La mission de prévention des conflits du Bureau des Nations unies pour l’Afrique centrale reste plus que jamais cruciale. Cet avertissement a été lancé ce jeudi 11 décembre 2025 par Charlotte Saudin, coordonnatrice politique adjointe de la France auprès de l’ONU. Dans un contexte de fragilité extrême, l’ombre de la déstabilisation plane sur toute la région.
Les risques sont multiples et interconnectés. La diplomate française a pointé du doigt l’impact déstabilisateur du conflit au Soudan sur ses voisins, le Tchad et la République centrafricaine. L’afflux massif de réfugiés dans des zones déjà vulnérables exerce une pression insoutenable sur les ressources humanitaires, déjà fortement sollicitées. Cette crise multidimensionnelle menace de faire basculer des équilibres précaires.
Mais c’est à l’est de la République démocratique du Congo que la situation atteint un point critique. L’offensive du M23, milice soutenue selon les multiples rapports internationaux par les Forces rwandaises de défense (RDF), ne se contente plus de menacer la souveraineté congolaise. Elle représente désormais une menace directe pour la stabilité du Burundi et de l’ensemble de la région des Grands Lacs. Une région pour laquelle la communauté internationale s’était pourtant mobilisée, lors de la conférence de Paris fin octobre, face à la deuxième crise humanitaire la plus importante du continent.
Comment en est-on arrivé à une telle escalade ? Les récents développements sur le terrain apportent une réponse alarmante. La ville stratégique d’Uvira, dans le Sud-Kivu, est tombée sous le contrôle de la rébellion de l’AFC/M23. Considérée comme un verrou essentiel dans le dispositif sécuritaire gouvernemental, sa perte est un coup dur. Cette avancée renforce considérablement l’emprise du groupe armé sur les provinces du Nord et du Sud-Kivu. Plus inquiétant encore, elle ouvre potentiellement la voie vers l’espace Grand Katanga, le poumon économique de la RDC. La chute d’Uvira n’est pas qu’un symbole ; c’est un changement tactique majeur.
Cette détérioration rapide intervient dans un timing qui interroge. Elle coïncide en effet avec l’entérinement des accords de Washington, signés entre Kinshasa et Kigali sous les auspices des États-Unis. Ces accords étaient censés valider un cessez-le-feu et ouvrir une voie vers la paix. La réalité sur le terrain les contredit violemment. Au lieu d’une accalmie, une escalade militaire a été observée. Les accusations mutuelles entre la RDC et le Rwanda quant à la responsabilité de cette dégradation n’ont fait que croître, laissant les médiateurs internationaux dans l’embarras.

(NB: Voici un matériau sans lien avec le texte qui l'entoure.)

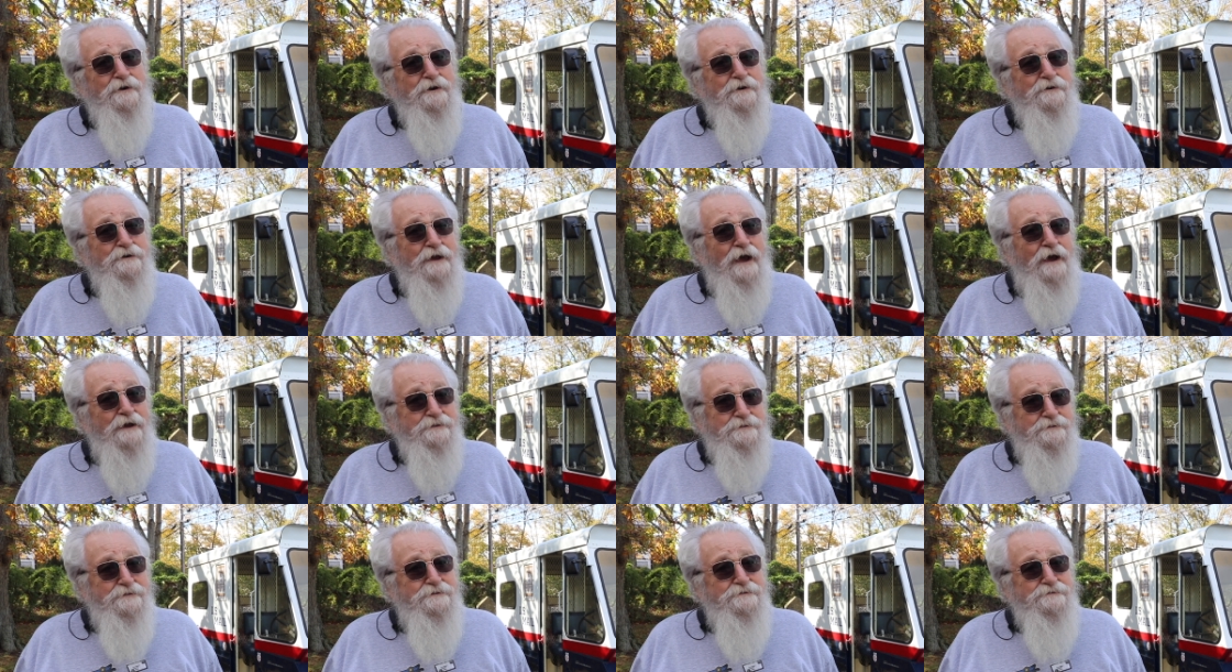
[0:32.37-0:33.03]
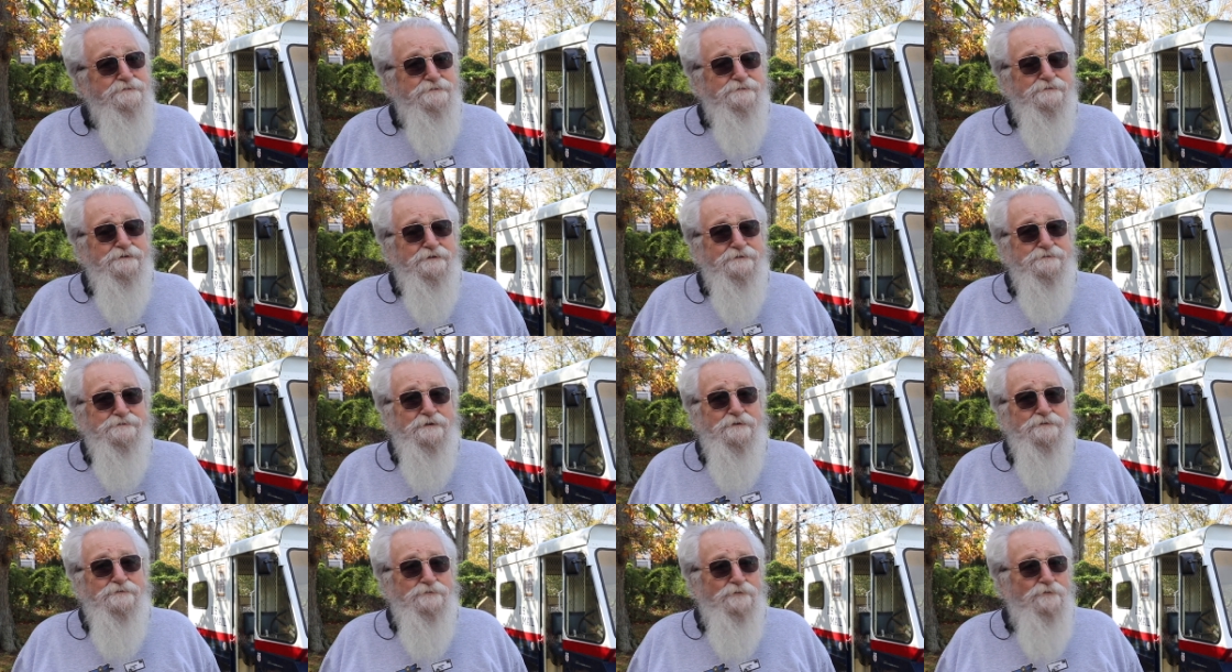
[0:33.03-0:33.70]
in
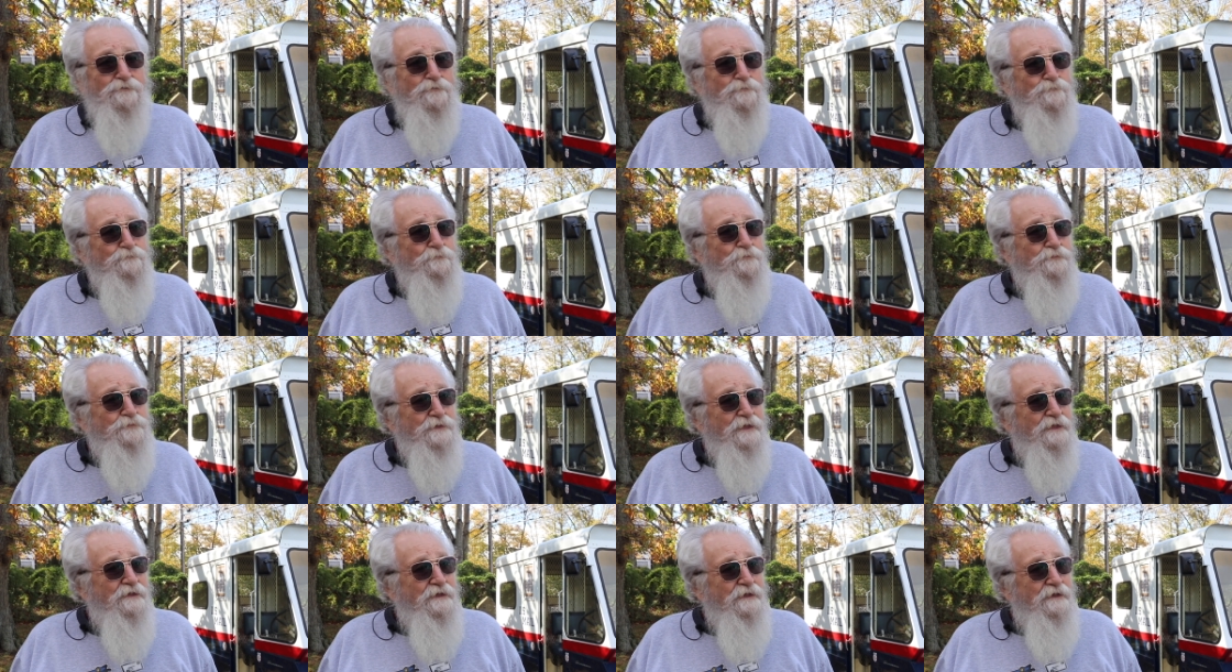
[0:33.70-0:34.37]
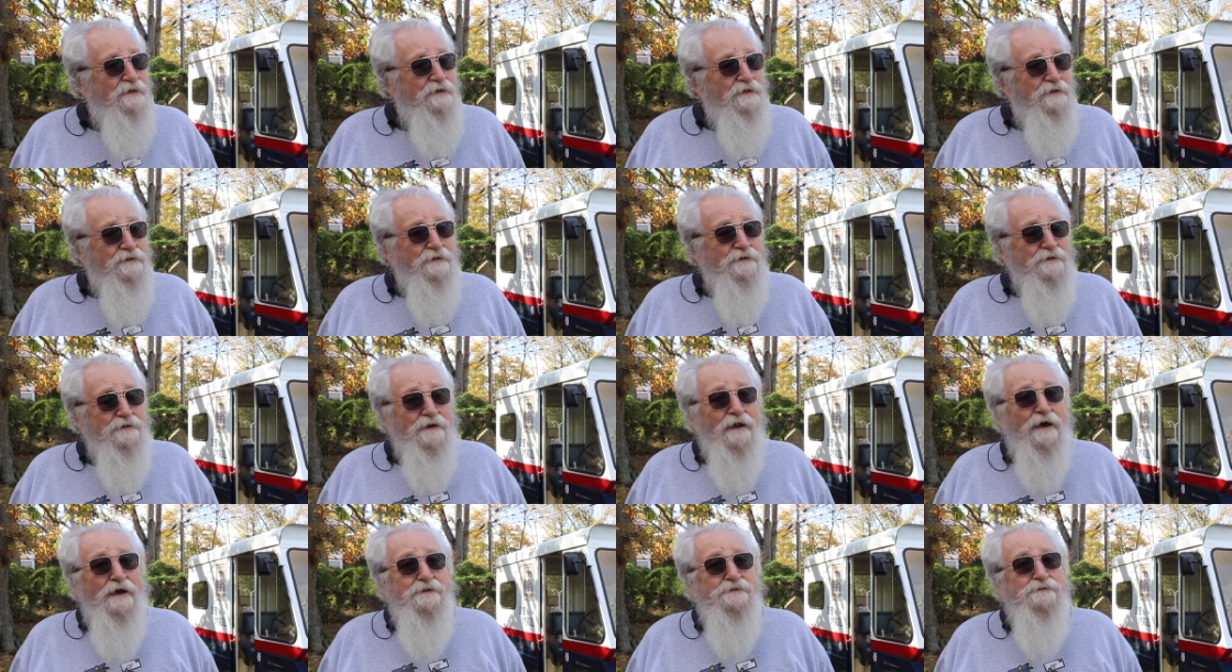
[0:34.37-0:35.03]
1962.
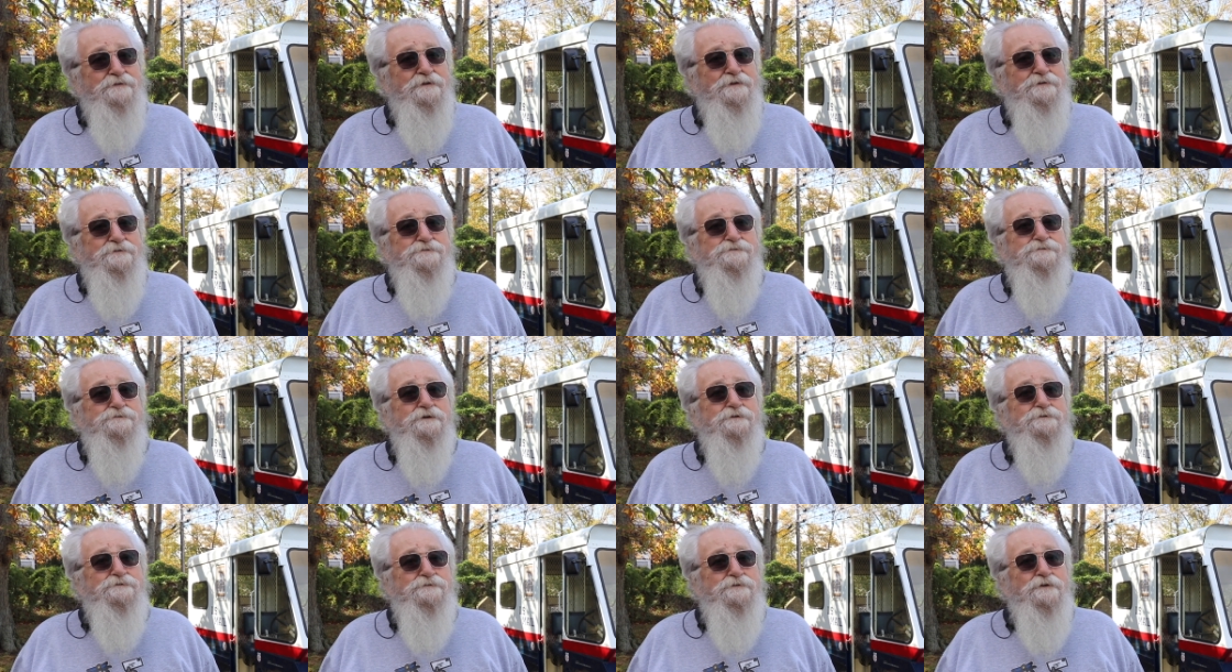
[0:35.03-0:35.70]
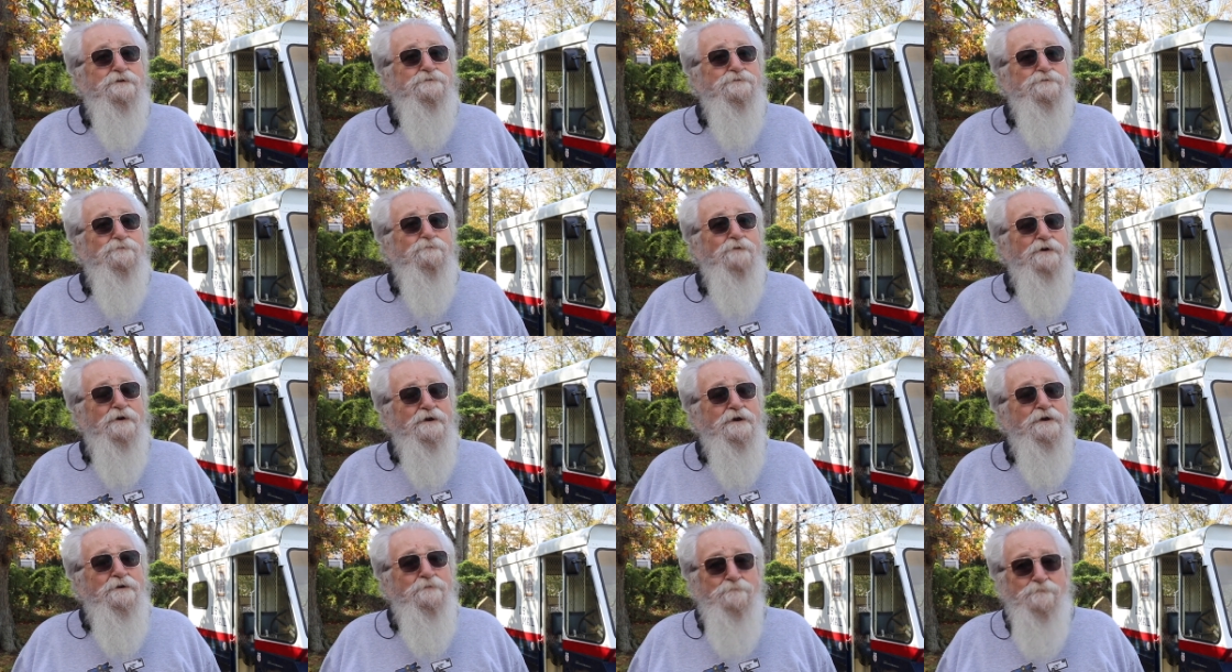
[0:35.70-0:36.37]
In
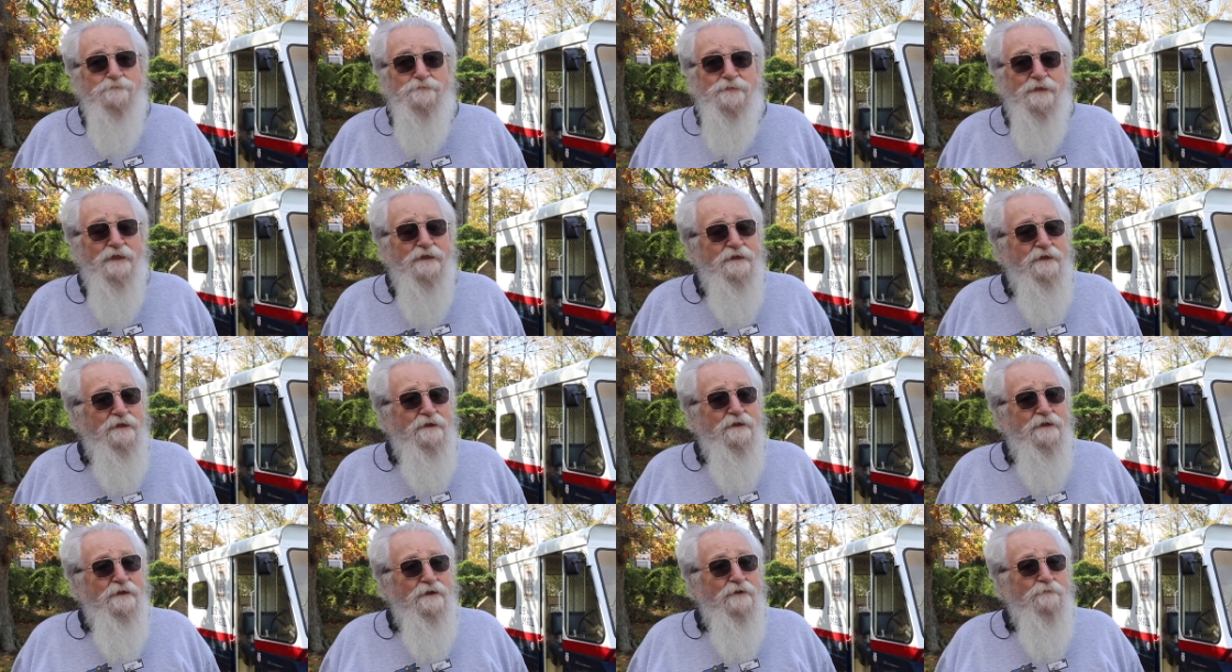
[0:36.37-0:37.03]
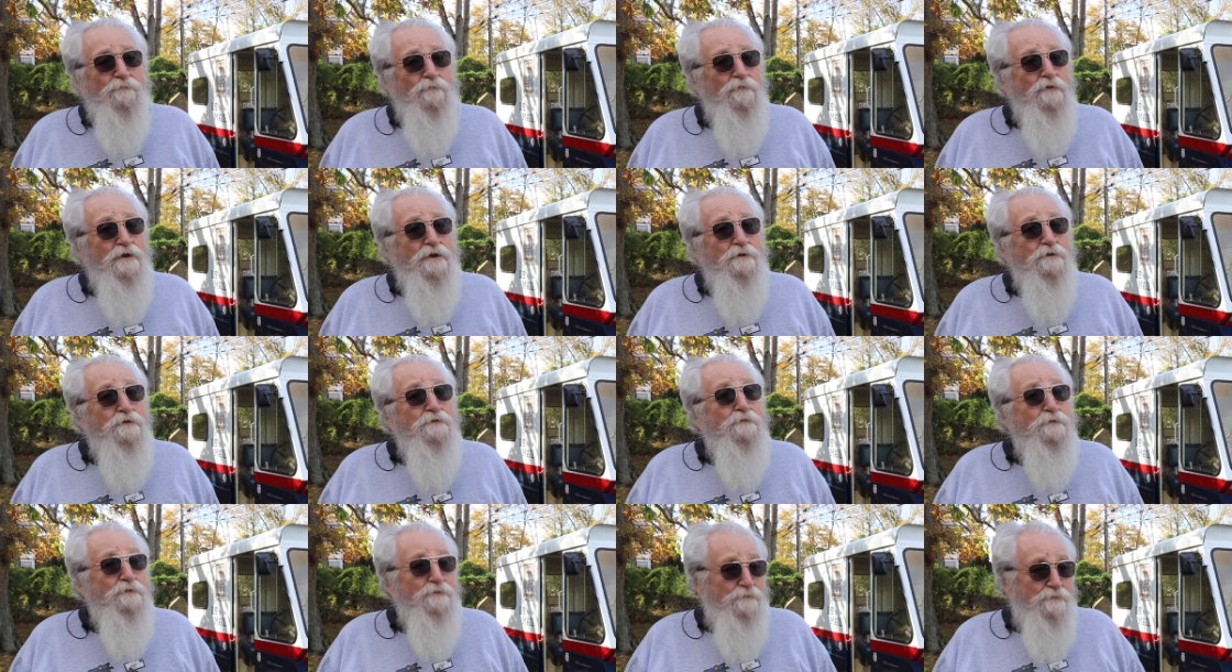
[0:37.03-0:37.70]
1963, we
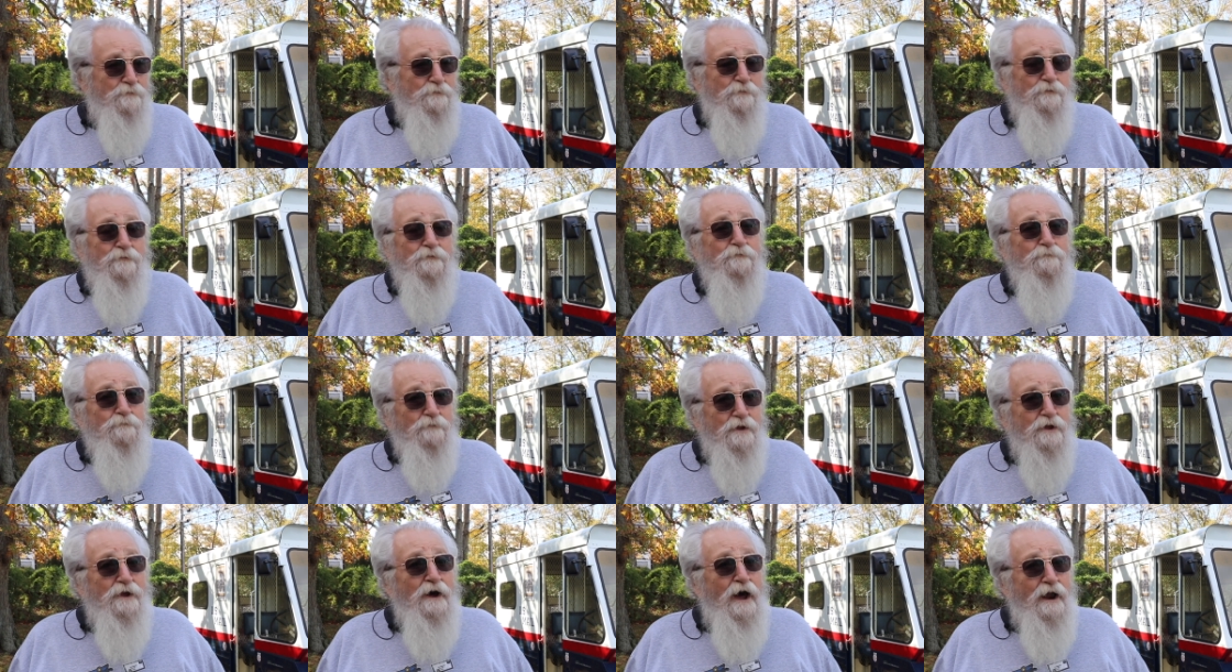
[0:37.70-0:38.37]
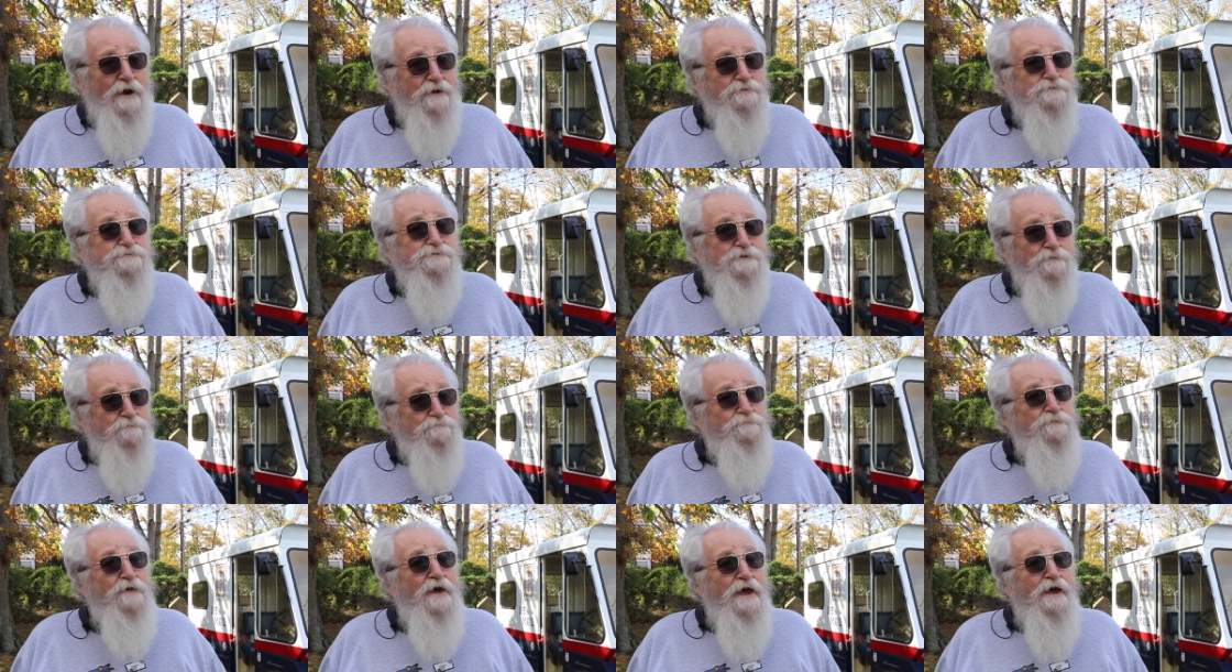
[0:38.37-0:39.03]
got a
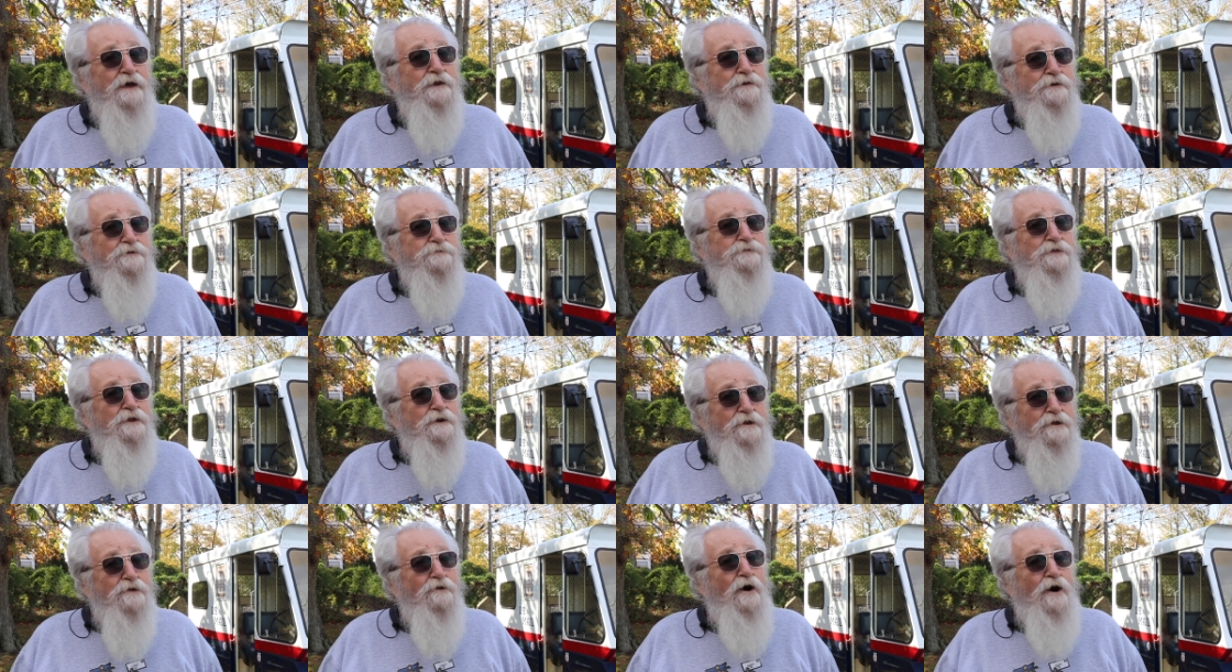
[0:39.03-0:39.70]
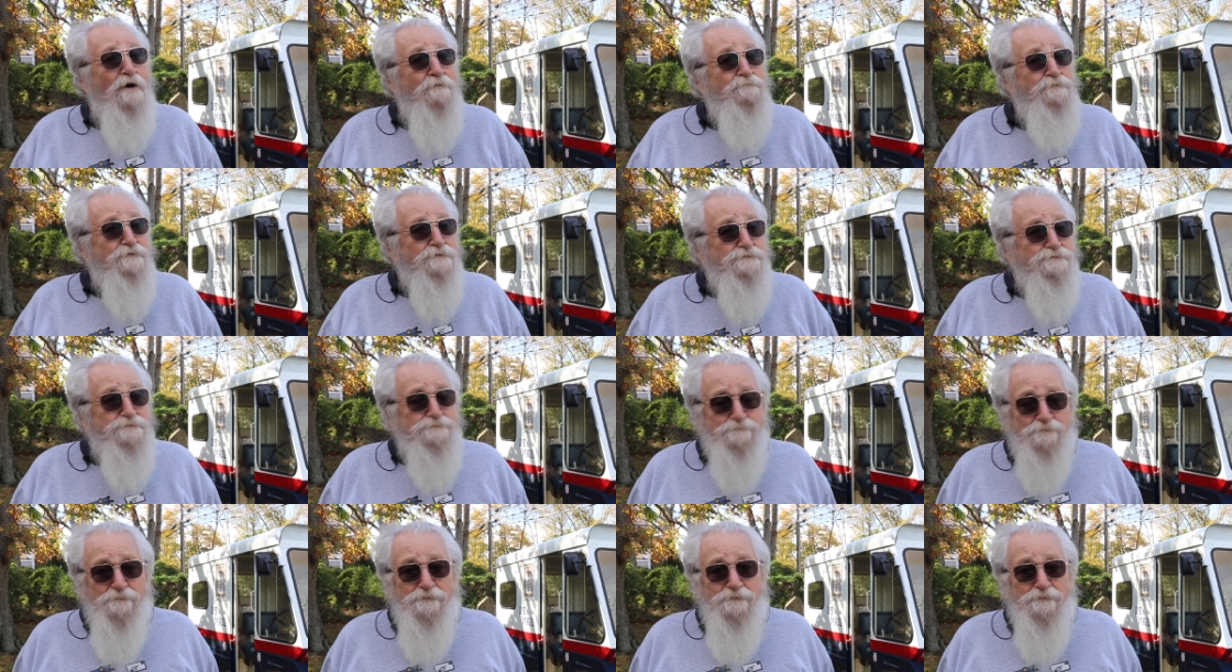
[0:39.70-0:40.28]
Zip-Van into the office,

La prise d’Uvira revêt une signification politique profonde. Après l’occupation de Bukavu en février 2025, le gouvernement congolais avait désigné Uvira comme siège provisoire des institutions dans les zones encore sous son contrôle au Sud-Kivu. La perdre signifie bien plus qu’un recul territorial. Pour le chef de la diplomatie burundaise, cet événement constitue une véritable “gifle” infligée à Washington, seulement quelques jours après la signature des accords. Un revers cinglant pour la diplomatie américaine et un signal clair de la part des belligérants.
Que reste-t-il alors des promesses de paix ? La mission de prévention des conflits de l’ONU se retrouve face à un défi monumental. La sécurité en Afrique centrale est plus précaire que jamais. L’offensive du M23, soutenue depuis l’extérieur, démontre la limite des engagements sur papier. Les accords de Washington entre Kinshasa et Kigali apparaissent déjà comme un vœu pieux face à la réalité des combats et des conquêtes territoriales. La communauté internationale est sommée de passer des déclarations d’intention à des actions concrètes et coercitives. La stabilité de toute une région est en jeu, et le temps presse pour éviter un embrasement généralisé. La prévention des conflits doit désormais composer avec une guerre qui a déjà repris ses droits.